Removing Functionally Dependent GROUP BY Columns

From: David Rowley <david(dot)rowley(at)2ndquadrant(dot)com>
To: PostgreSQL-development <pgsql-hackers(at)postgresql(dot)org>
Subject: Removing Functionally Dependent GROUP BY Columns
Date: 2015-12-01 04:00:19
Message-ID: CAKJS1f_UZ_MXtpot6EPXsgHSujoUCrKuXYHLH06h072rDXsCzw@mail.gmail.com
Views: Raw Message | Whole Thread | Download mbox | Resend email
Thread:
Lists: pgsql-hackers

We already allow a SELECT's target list to contain non-aggregated columns
in a GROUP BY query in cases where the non-aggregated column is
functionally dependent on the GROUP BY clause.

For example a query such as;

SELECT p.product_id,p.description, SUM(s.quantity)
FROM product p
INNER JOIN sale s ON p.product_id = s.product_id
GROUP BY p.product_id;

is perfectly fine in PostgreSQL, as p.description is functionally dependent
on p.product_id (assuming product_id is the PRIMARY KEY of product).

It seems that there's no shortage of relational databases in existence
today which don't support this. These databases would require the GROUP BY
clause to include the p.description column too.

It seems rather unfortunate that people who migrate applications to
PostgreSQL may not be aware that we support this, as currently if we
needlessly include the p.description column, PostgreSQL naively includes
this column while grouping. These people could well be incurring a
performance penalty due to our planner not removing the useless items from
the list, as if the primary key is present, then including any other
columns won't cause splitting of the groups any further, all other columns
from the *same relation* can simply be removed from the GROUP BY clause.

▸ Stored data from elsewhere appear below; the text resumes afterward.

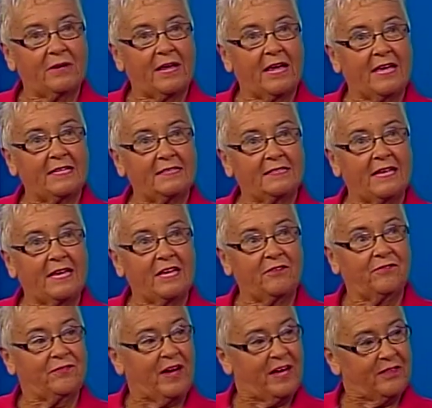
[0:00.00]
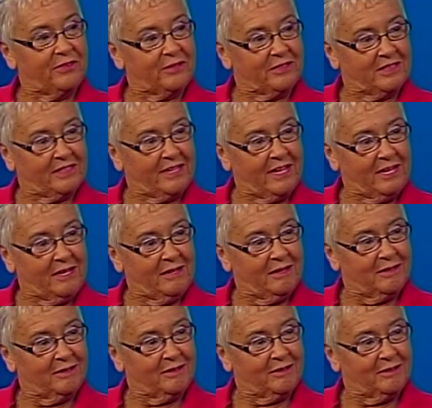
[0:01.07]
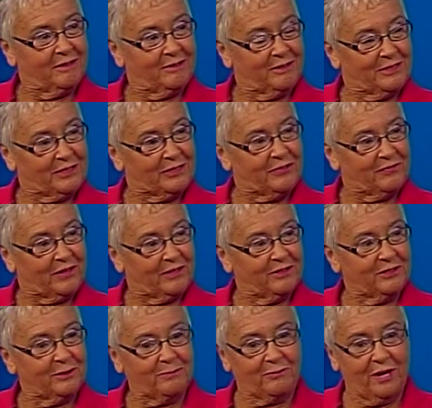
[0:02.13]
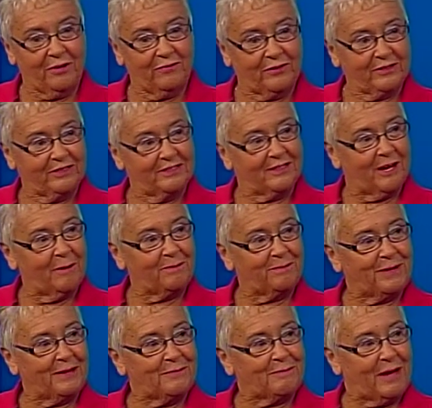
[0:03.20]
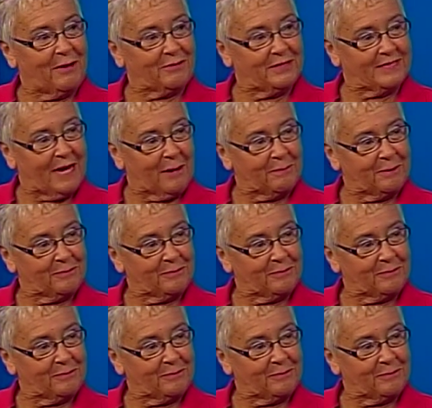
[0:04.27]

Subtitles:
as a Father's Day Christian Fellowship Breakfast up at Mountaintop.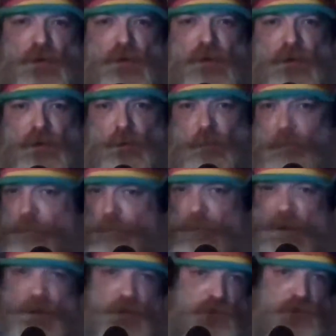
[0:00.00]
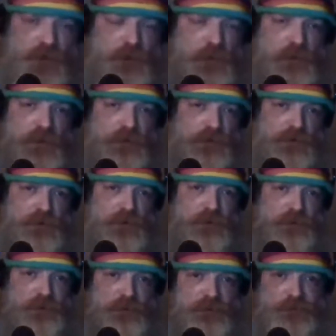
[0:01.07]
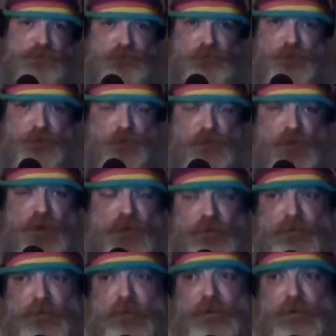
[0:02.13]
in the microtubulance of your brain,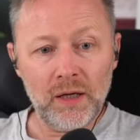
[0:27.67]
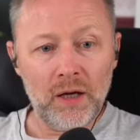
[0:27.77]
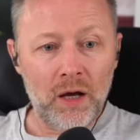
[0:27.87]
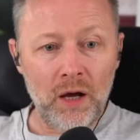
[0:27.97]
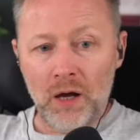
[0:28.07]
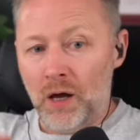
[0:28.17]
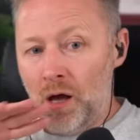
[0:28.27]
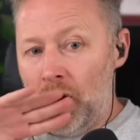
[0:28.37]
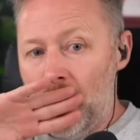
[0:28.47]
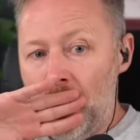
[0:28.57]

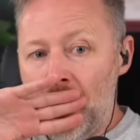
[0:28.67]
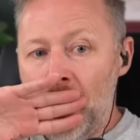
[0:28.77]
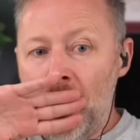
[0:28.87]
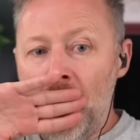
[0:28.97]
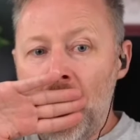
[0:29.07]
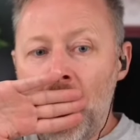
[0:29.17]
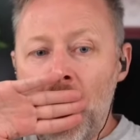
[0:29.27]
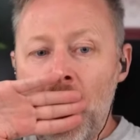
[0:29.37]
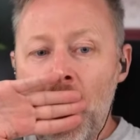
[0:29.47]
(silence)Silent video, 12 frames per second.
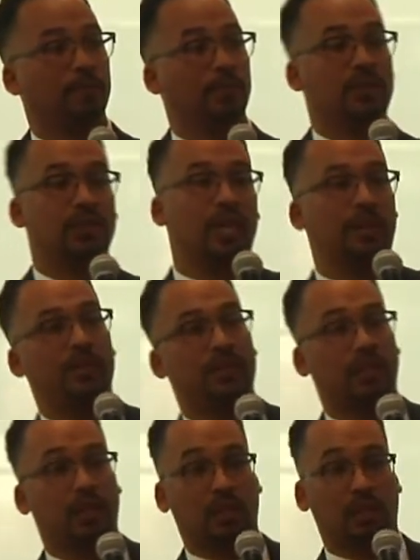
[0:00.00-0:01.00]
You just got to be
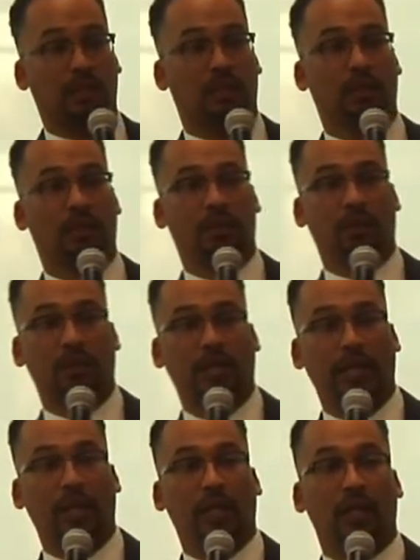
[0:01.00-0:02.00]
sitting
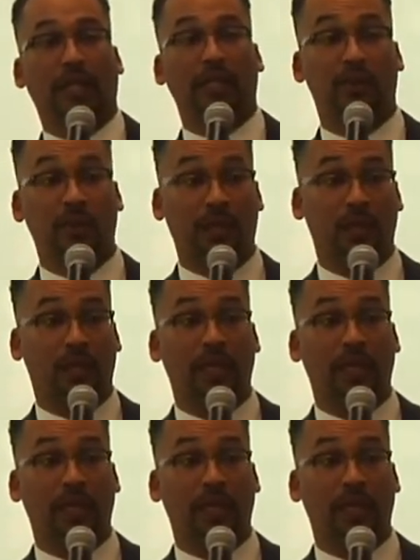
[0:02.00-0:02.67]
there. Okay, that's me.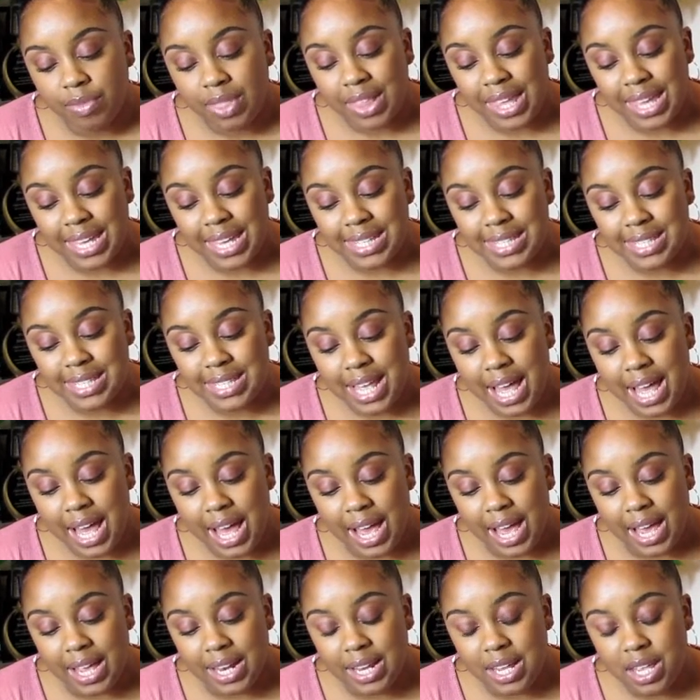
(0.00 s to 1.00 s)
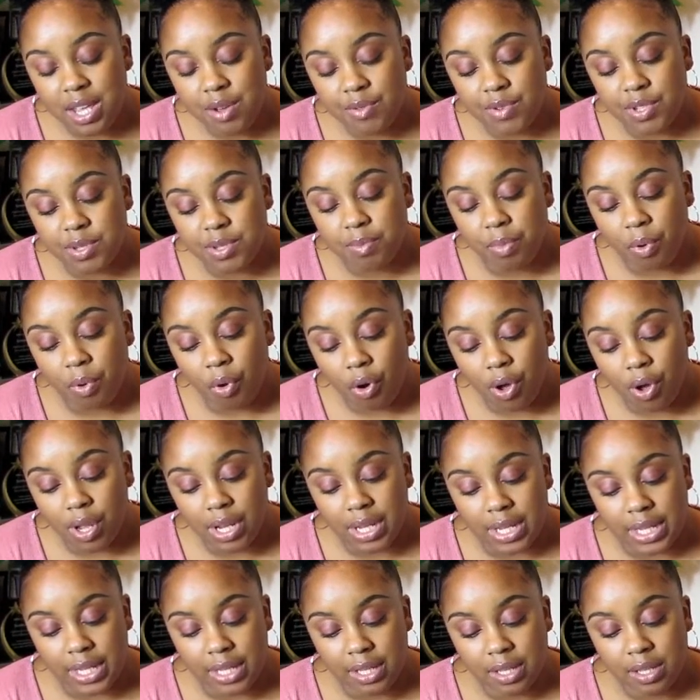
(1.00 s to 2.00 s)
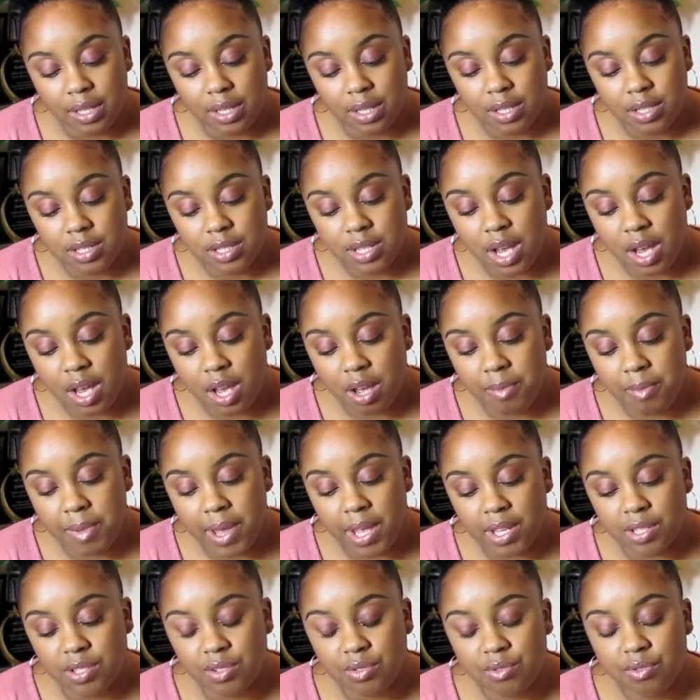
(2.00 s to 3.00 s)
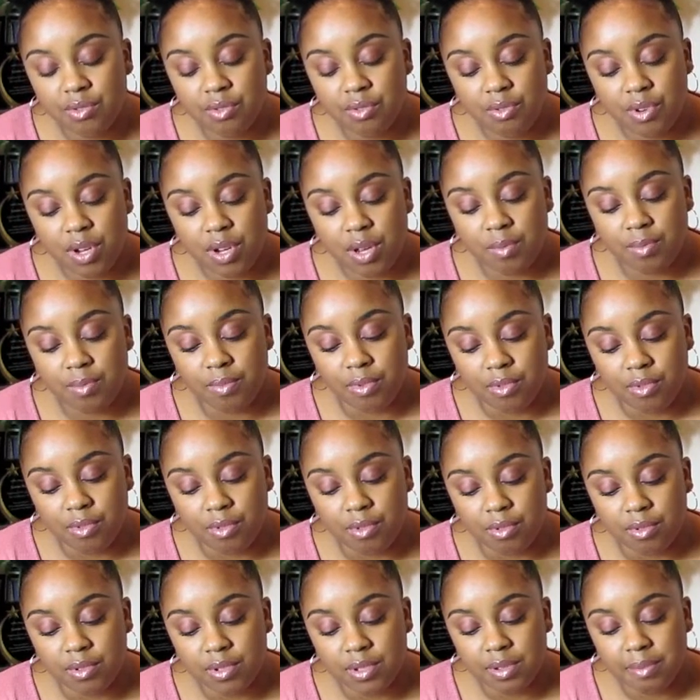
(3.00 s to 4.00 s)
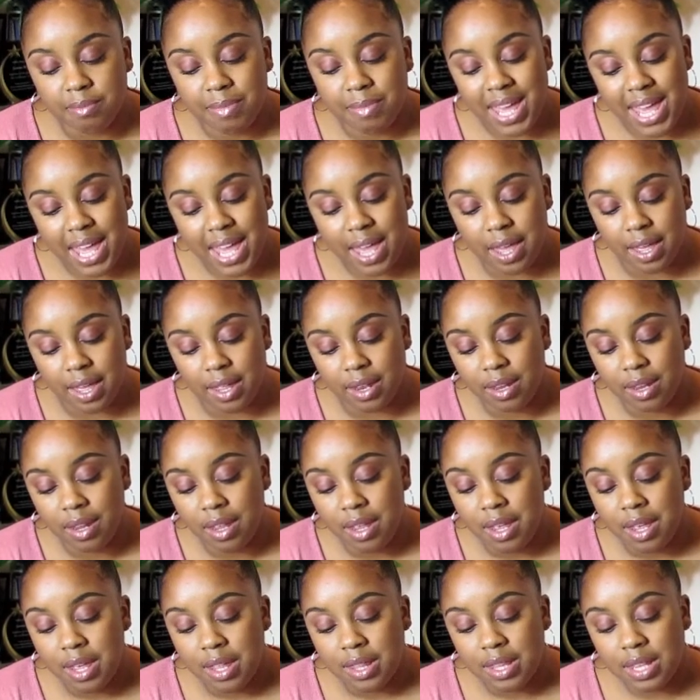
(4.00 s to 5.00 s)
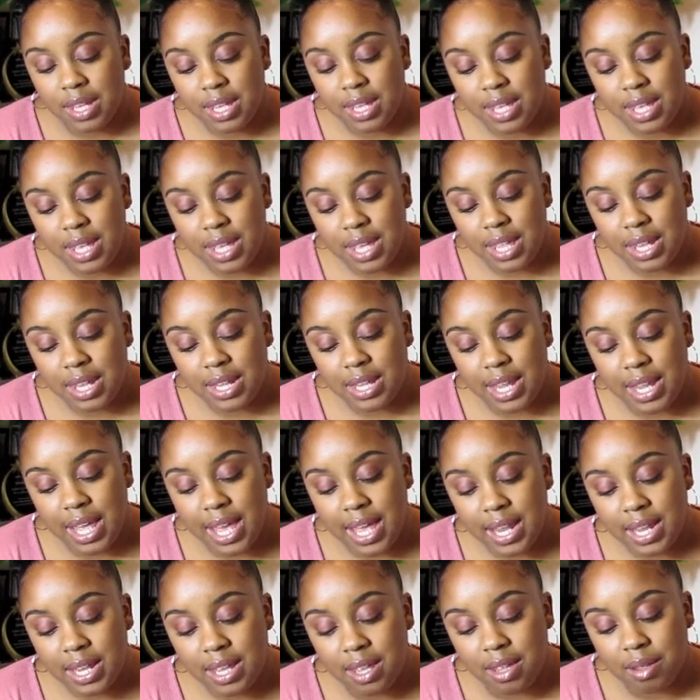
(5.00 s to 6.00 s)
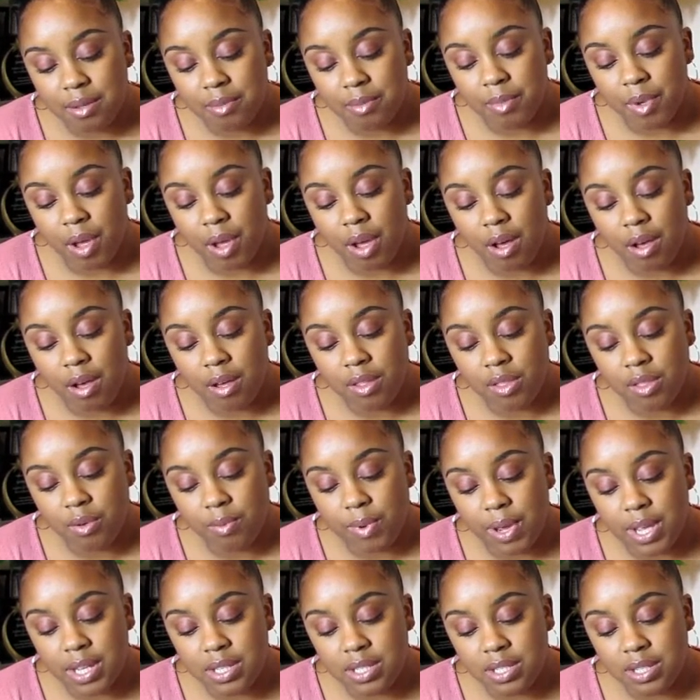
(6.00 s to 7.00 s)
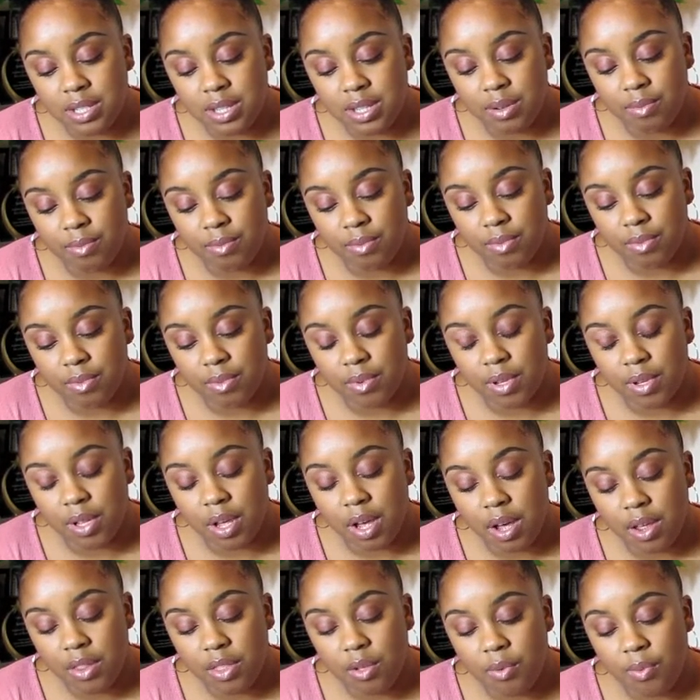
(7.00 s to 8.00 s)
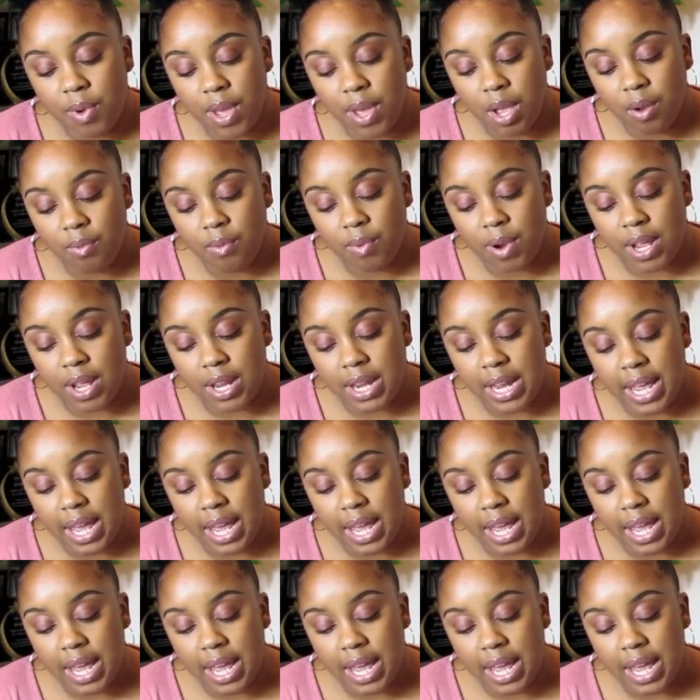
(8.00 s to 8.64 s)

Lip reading: Inside, he was boiling. Talk about screwed up rules. Man, The kid led him all the way around the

There are in fact also two queries in TPC-H (Q10 and Q18) which are written
to include all of the non-aggregated column in the GROUP BY list. During a
recent test I witnessed a 50% gain in performance in Q10 by removing the
unneeded columns from the GROUP BY clause.

I've attached a patch which implements this in PostgreSQL.

The patch may need a little more work in order to adjust the targetlist's
tleSortGroupRefs to remove invalid ones and perhaps also remove the gaps.

I'm posting this now so that I can gauge the community interest in this.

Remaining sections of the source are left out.